::: Exercise input
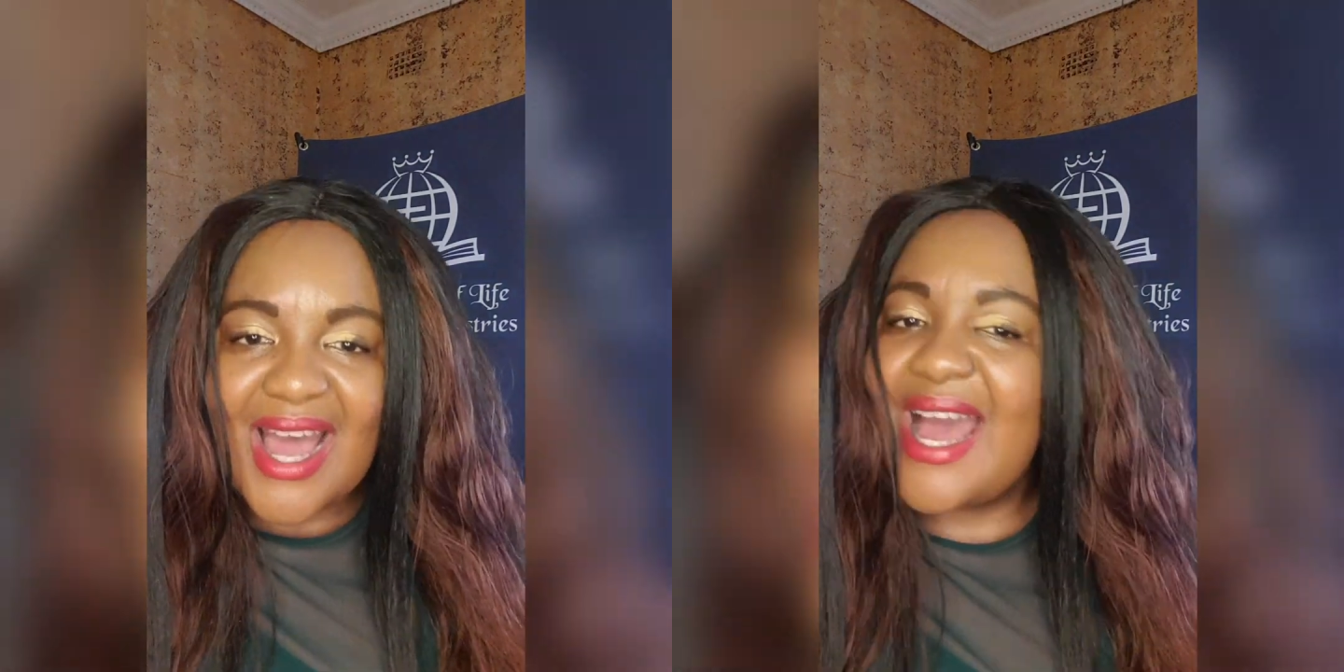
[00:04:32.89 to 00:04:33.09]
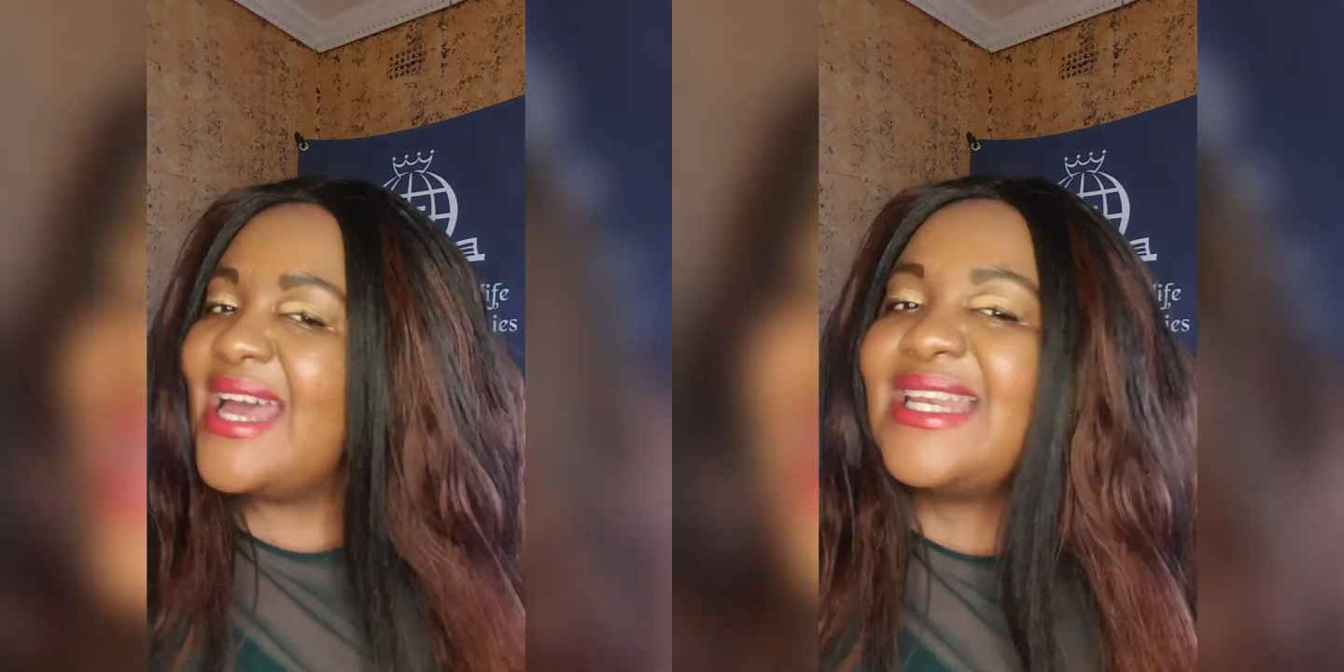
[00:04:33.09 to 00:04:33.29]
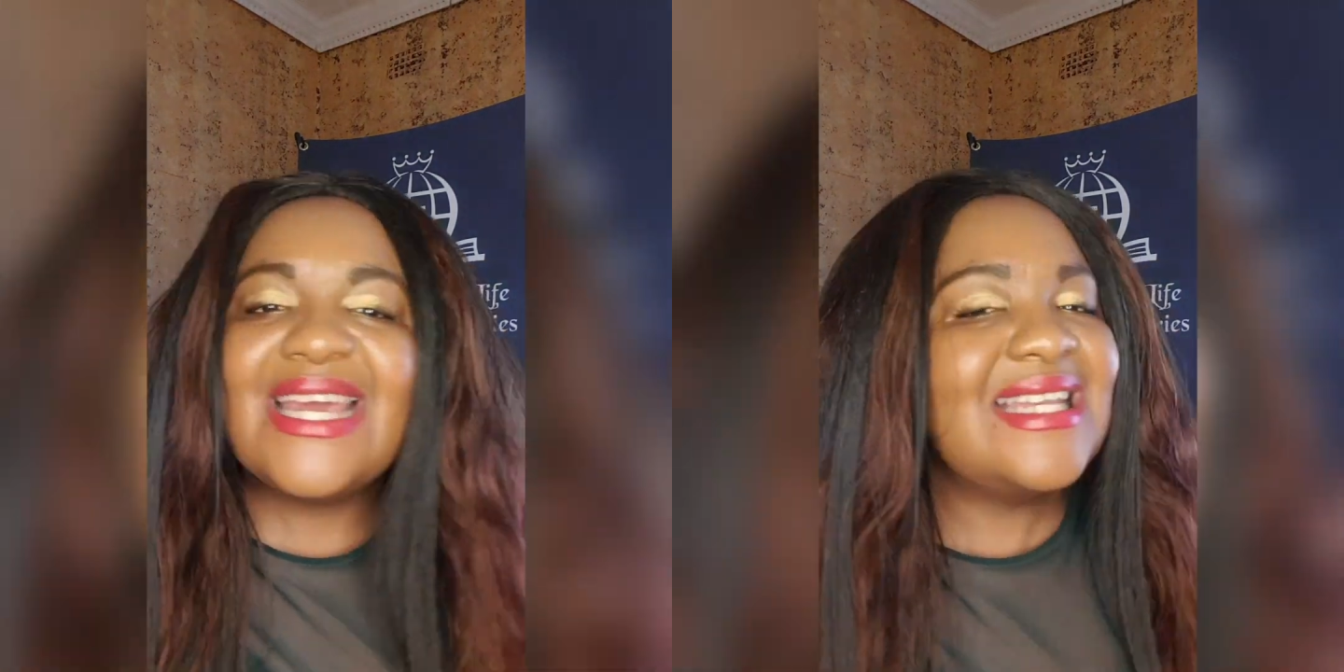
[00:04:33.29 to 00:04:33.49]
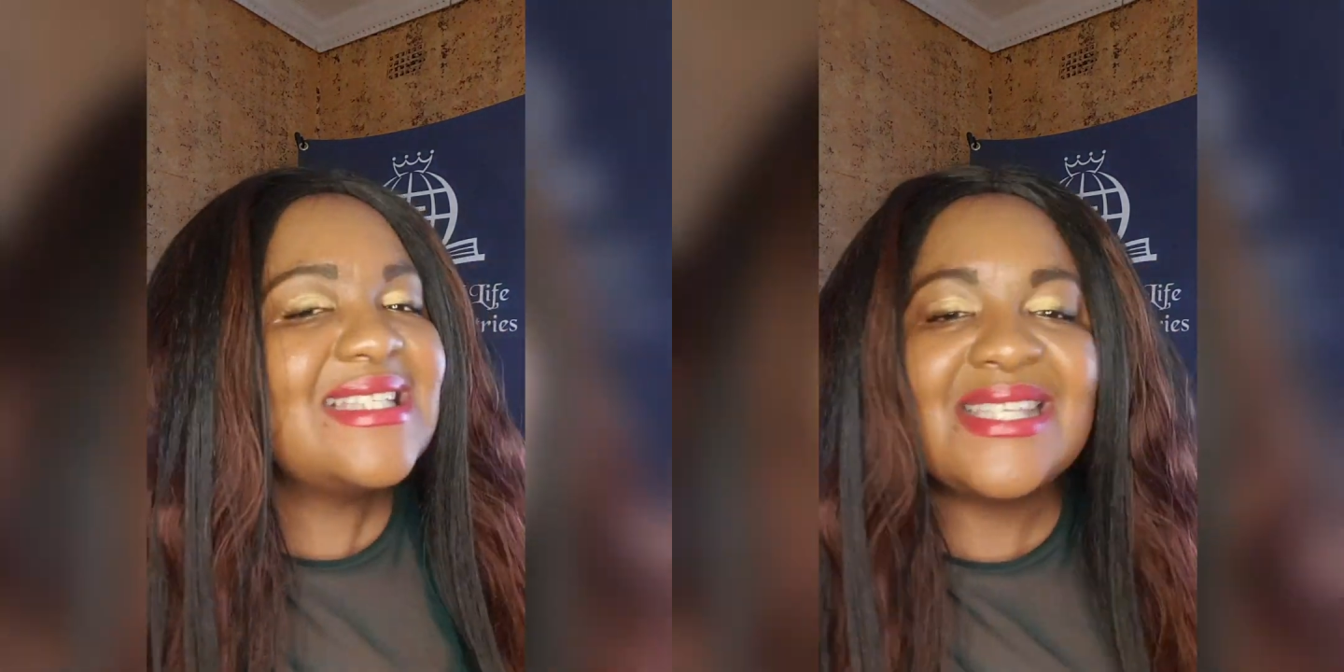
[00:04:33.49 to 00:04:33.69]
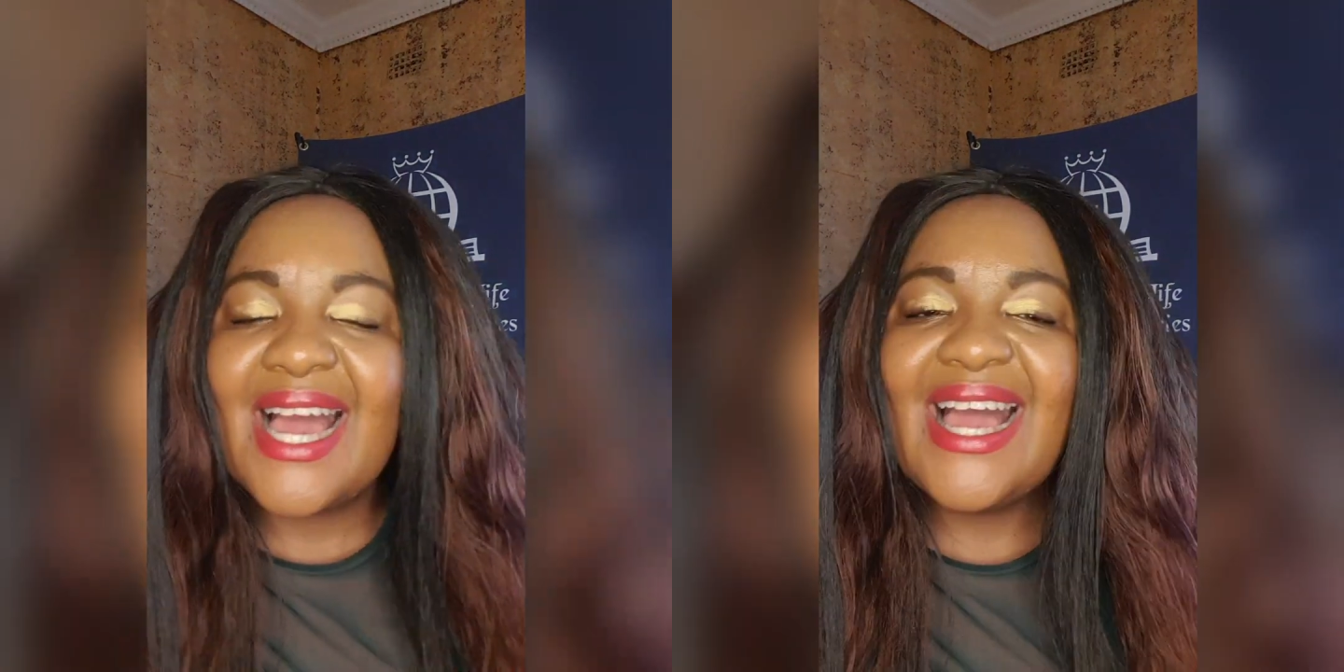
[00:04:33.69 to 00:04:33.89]
an
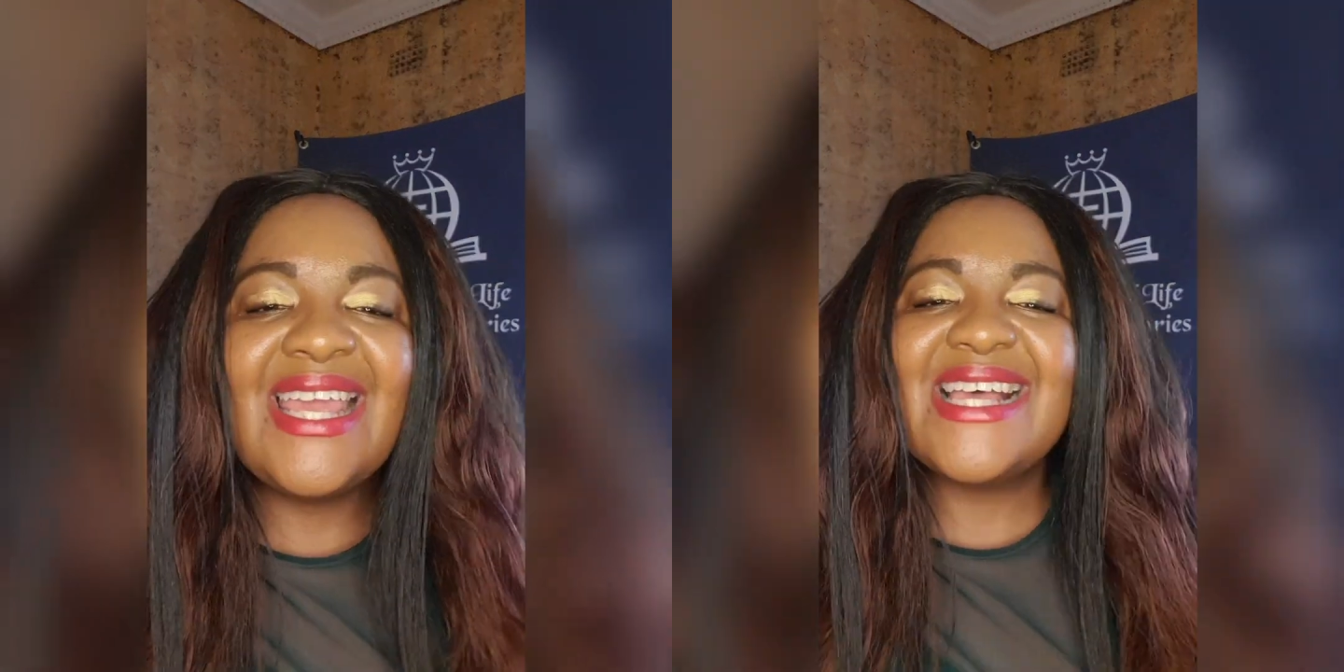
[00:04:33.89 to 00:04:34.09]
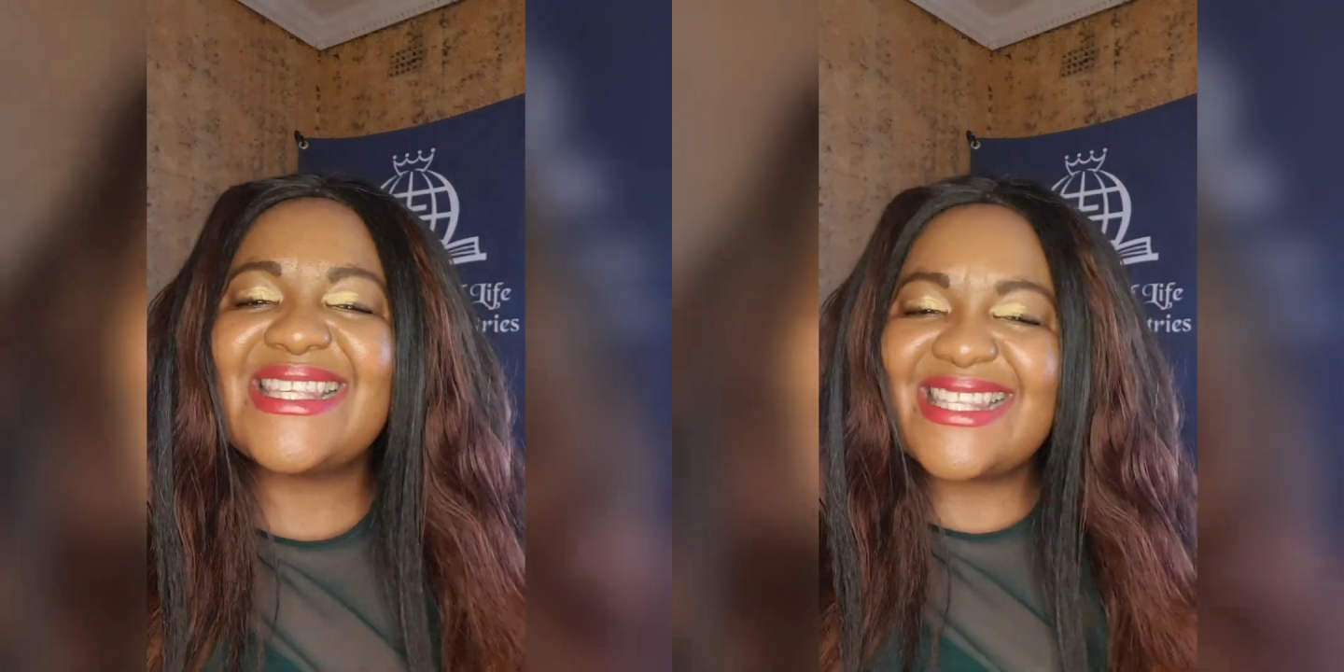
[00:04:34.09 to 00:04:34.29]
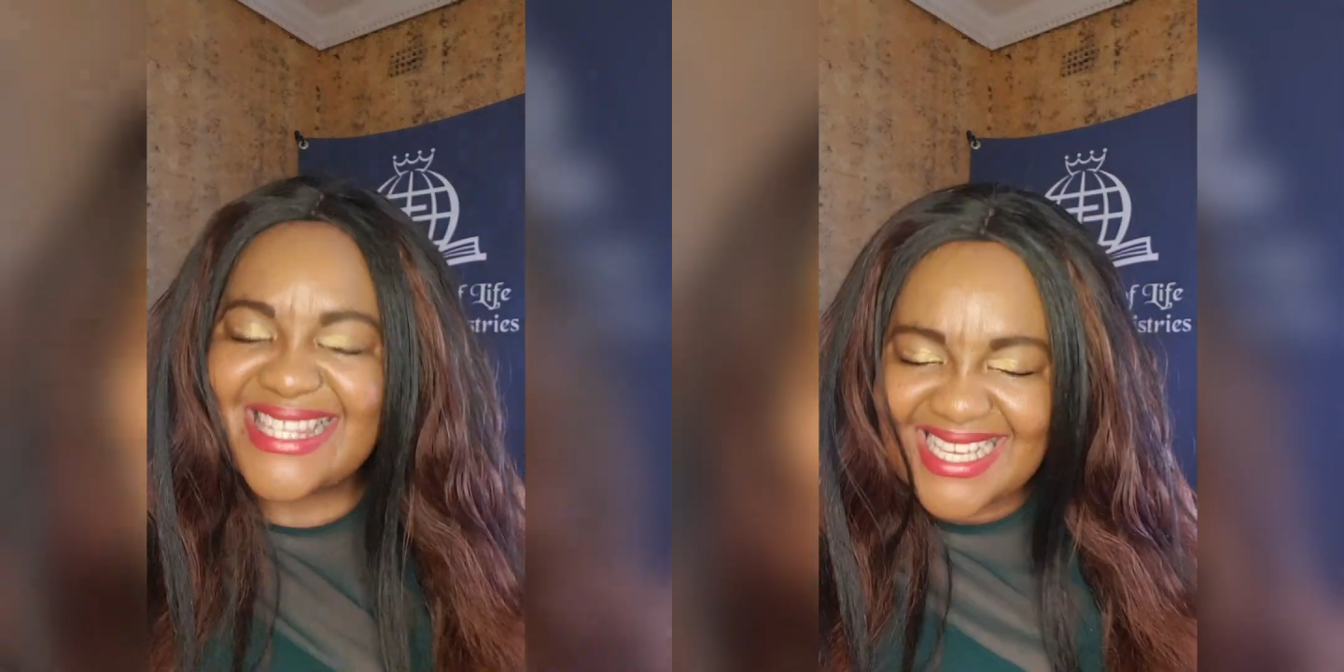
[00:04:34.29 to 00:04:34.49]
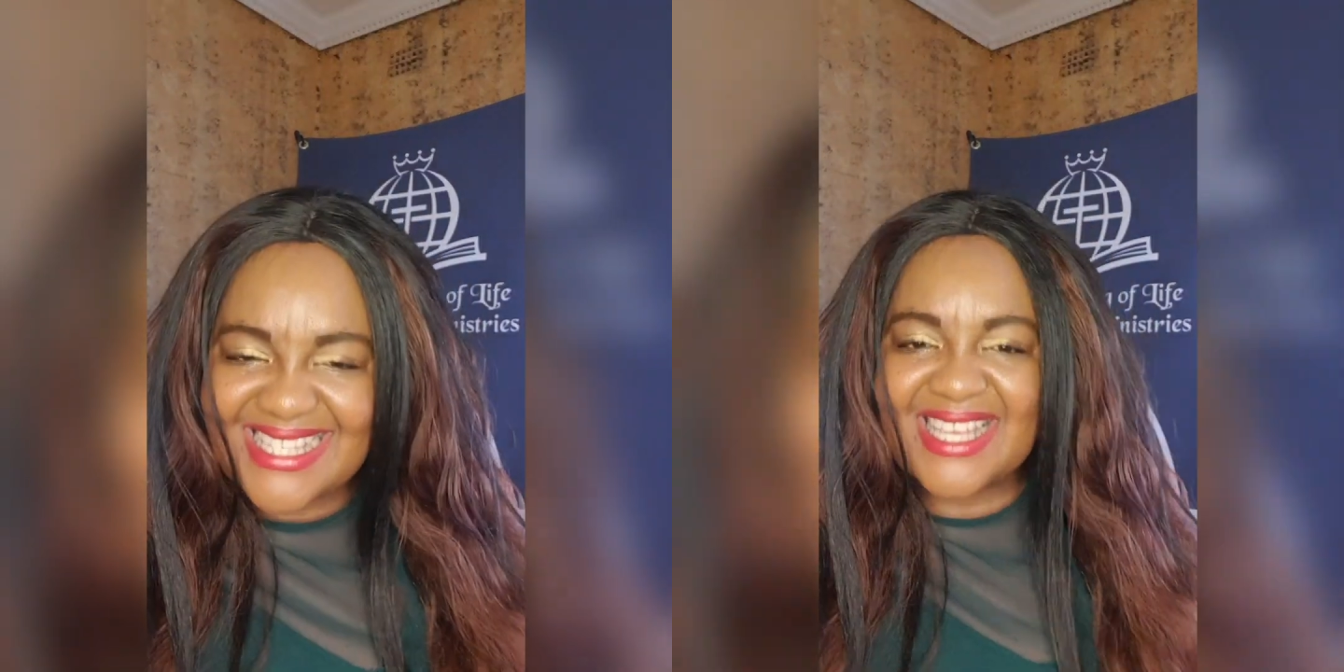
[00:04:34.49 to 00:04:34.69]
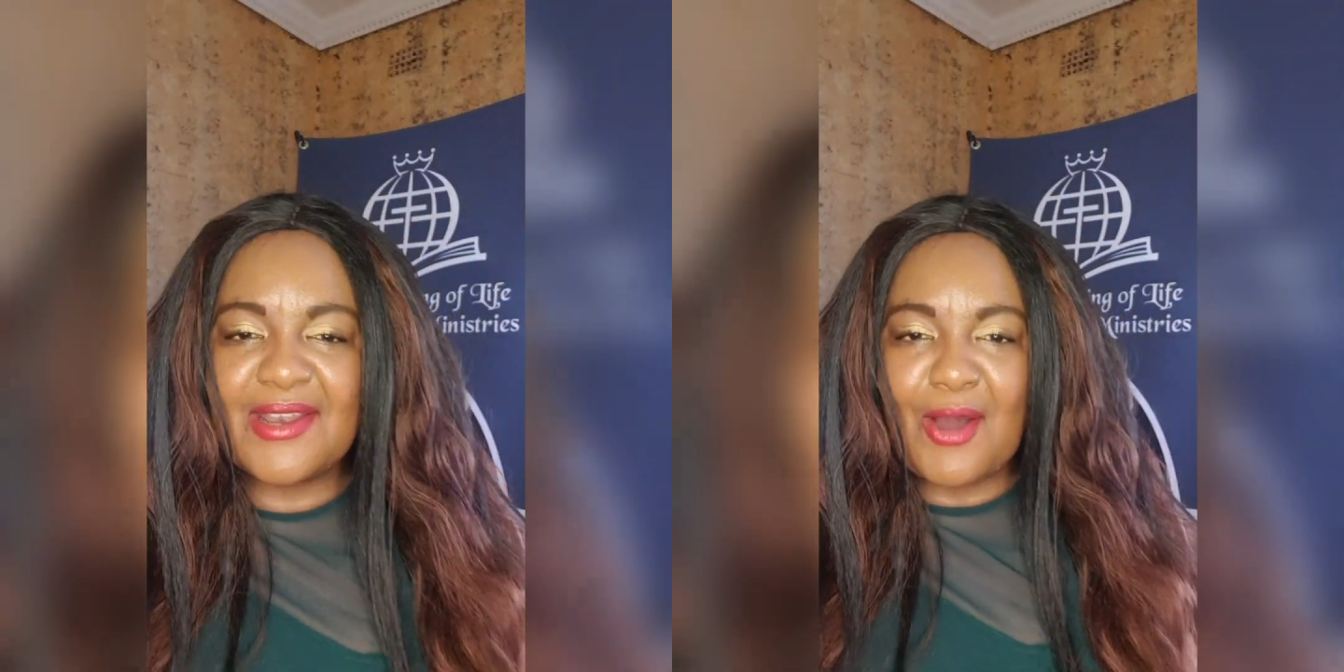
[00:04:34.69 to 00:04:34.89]
entire
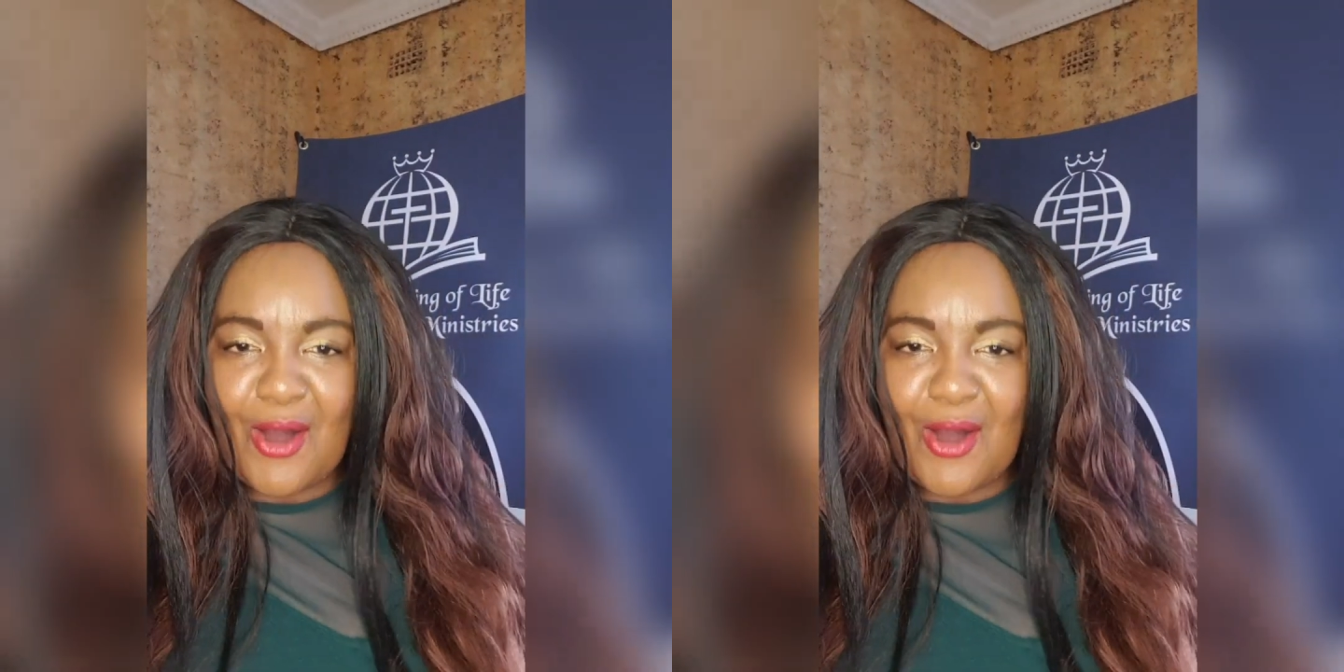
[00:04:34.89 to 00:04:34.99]
season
::::::
Your copy should match the data above exactly, apart from the pictures.

(Completed exercise):
[00:04:32.89 to 00:04:33.09]
[00:04:33.09 to 00:04:33.29]
[00:04:33.29 to 00:04:33.49]
[00:04:33.49 to 00:04:33.69]
[00:04:33.69 to 00:04:33.89]
an
[00:04:33.89 to 00:04:34.09]
[00:04:34.09 to 00:04:34.29]
[00:04:34.29 to 00:04:34.49]
[00:04:34.49 to 00:04:34.69]
[00:04:34.69 to 00:04:34.89]
entire
[00:04:34.89 to 00:04:34.99]
season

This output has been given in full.